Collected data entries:
▶

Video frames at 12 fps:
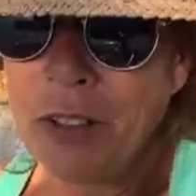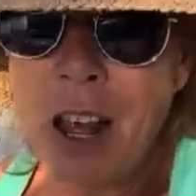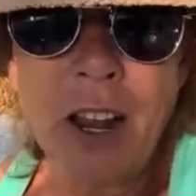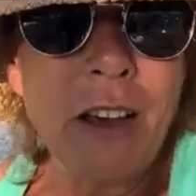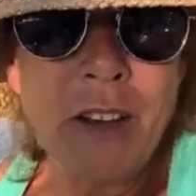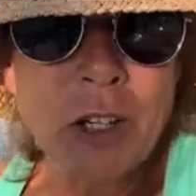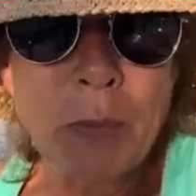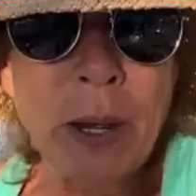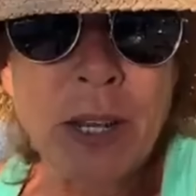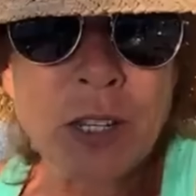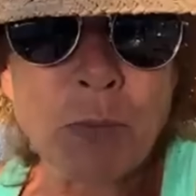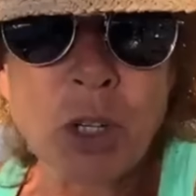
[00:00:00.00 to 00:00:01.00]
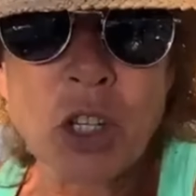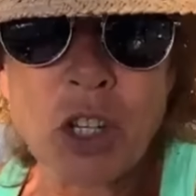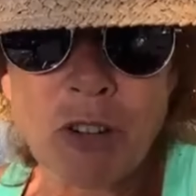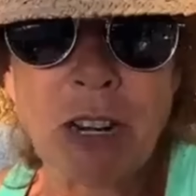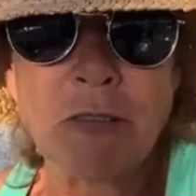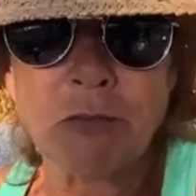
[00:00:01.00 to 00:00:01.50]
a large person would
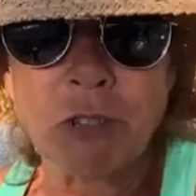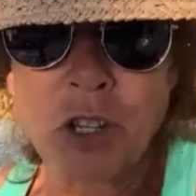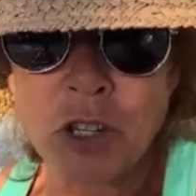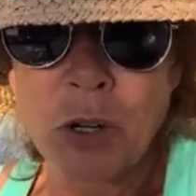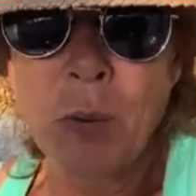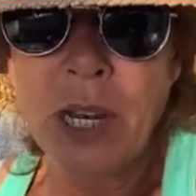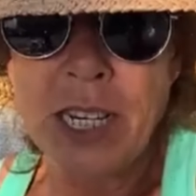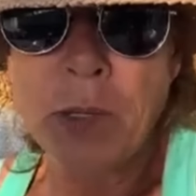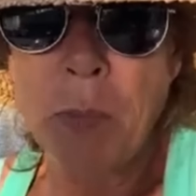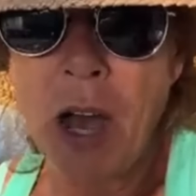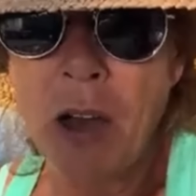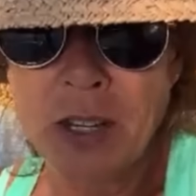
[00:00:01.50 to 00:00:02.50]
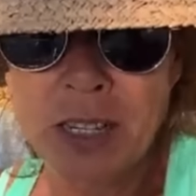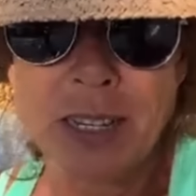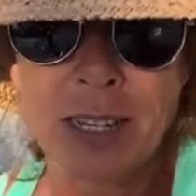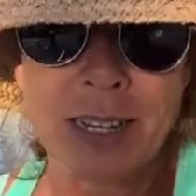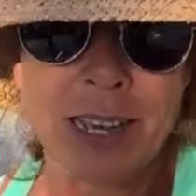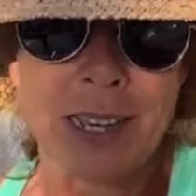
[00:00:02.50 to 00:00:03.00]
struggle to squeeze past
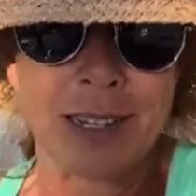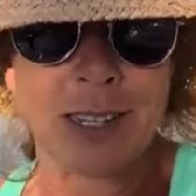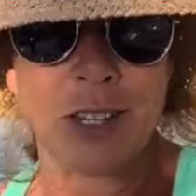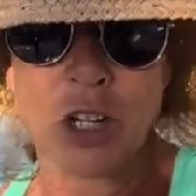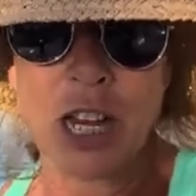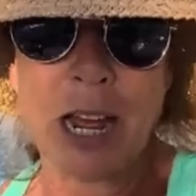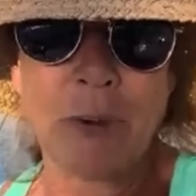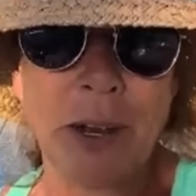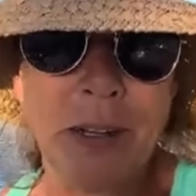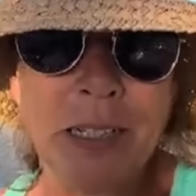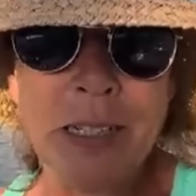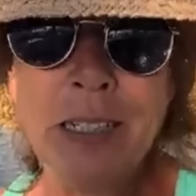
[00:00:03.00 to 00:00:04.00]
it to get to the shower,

◀

■ **Task statement**
Type the entries again verbatim. Any pictures should be skipped.

■ **Result**
Video frames at 12 fps:
[00:00:00.00 to 00:00:01.00]
[00:00:01.00 to 00:00:01.50]
a large person would
[00:00:01.50 to 00:00:02.50]
[00:00:02.50 to 00:00:03.00]
struggle to squeeze past
[00:00:03.00 to 00:00:04.00]
it to get to the shower,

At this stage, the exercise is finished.